**WHAT YOU WILL DO**
The answer must be an exact copy of the records, with no pictures in it.

[Dataset excerpts]
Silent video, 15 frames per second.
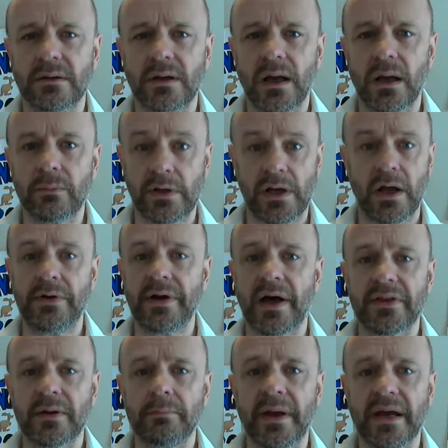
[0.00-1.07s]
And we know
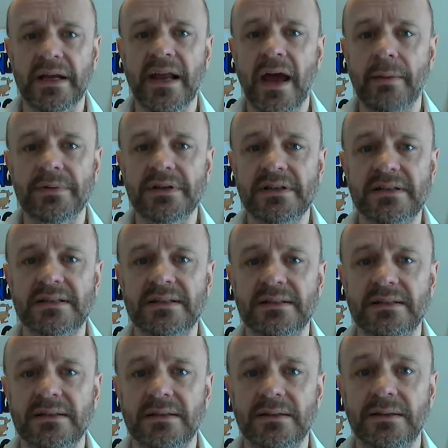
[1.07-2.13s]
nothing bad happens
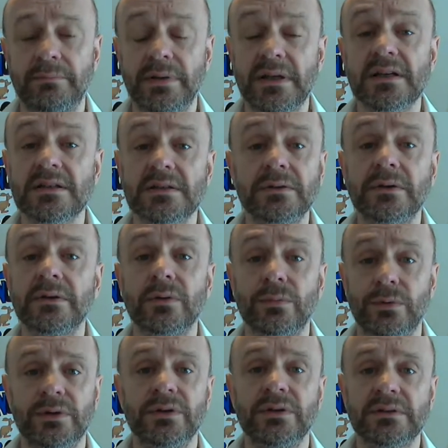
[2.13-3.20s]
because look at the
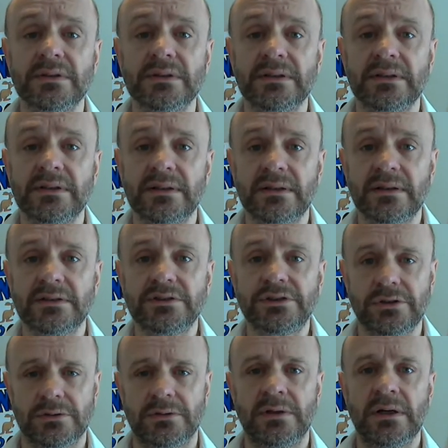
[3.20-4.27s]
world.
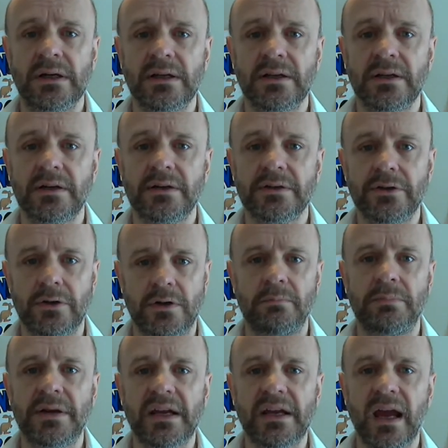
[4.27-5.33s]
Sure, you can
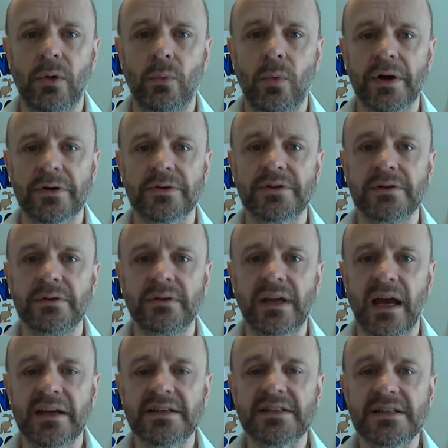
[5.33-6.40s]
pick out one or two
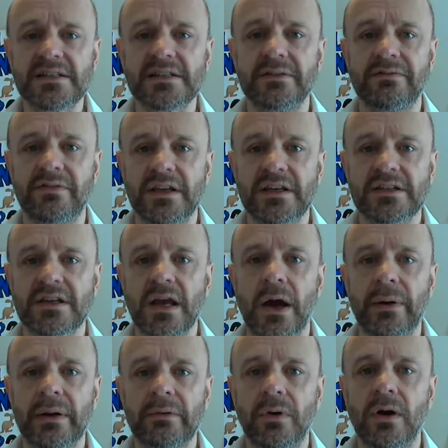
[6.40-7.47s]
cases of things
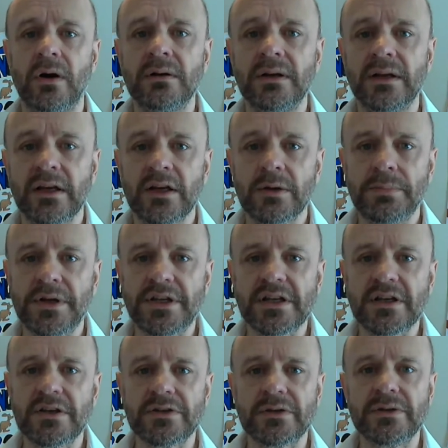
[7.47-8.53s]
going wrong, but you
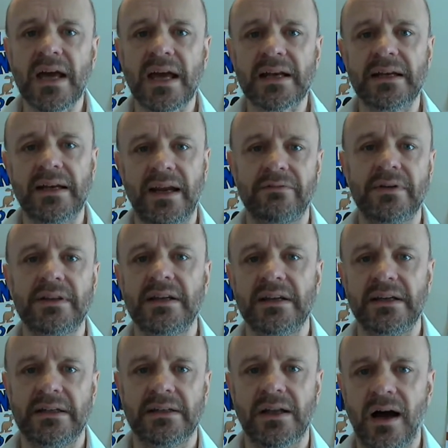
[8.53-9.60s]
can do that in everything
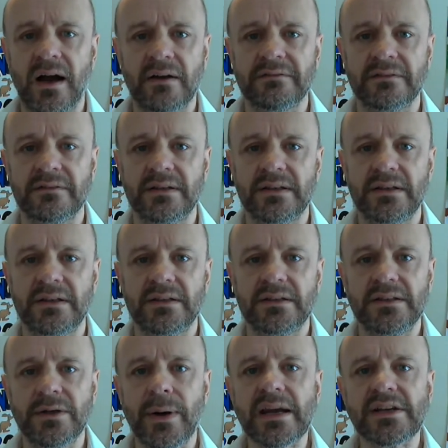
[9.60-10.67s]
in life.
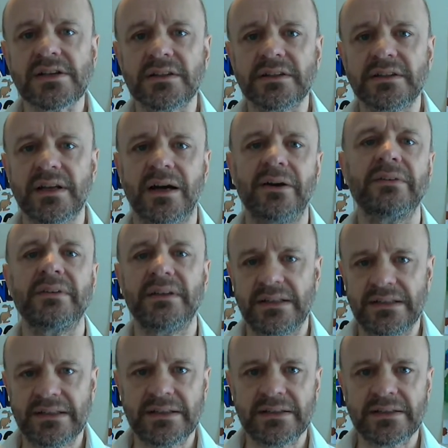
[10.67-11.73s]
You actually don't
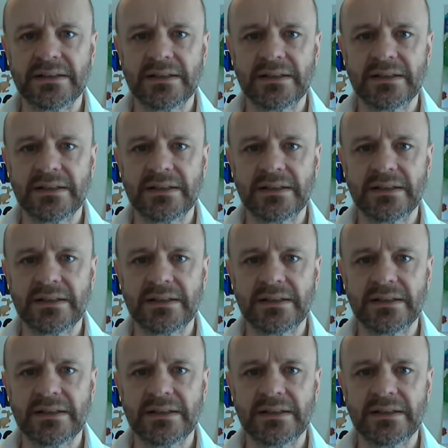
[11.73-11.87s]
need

**SOLVED PROBLEM**
Silent video, 15 frames per second.
[0.00-1.07s]
And we know
[1.07-2.13s]
nothing bad happens
[2.13-3.20s]
because look at the
[3.20-4.27s]
world.
[4.27-5.33s]
Sure, you can
[5.33-6.40s]
pick out one or two
[6.40-7.47s]
cases of things
[7.47-8.53s]
going wrong, but you
[8.53-9.60s]
can do that in everything
[9.60-10.67s]
in life.
[10.67-11.73s]
You actually don't
[11.73-11.87s]
need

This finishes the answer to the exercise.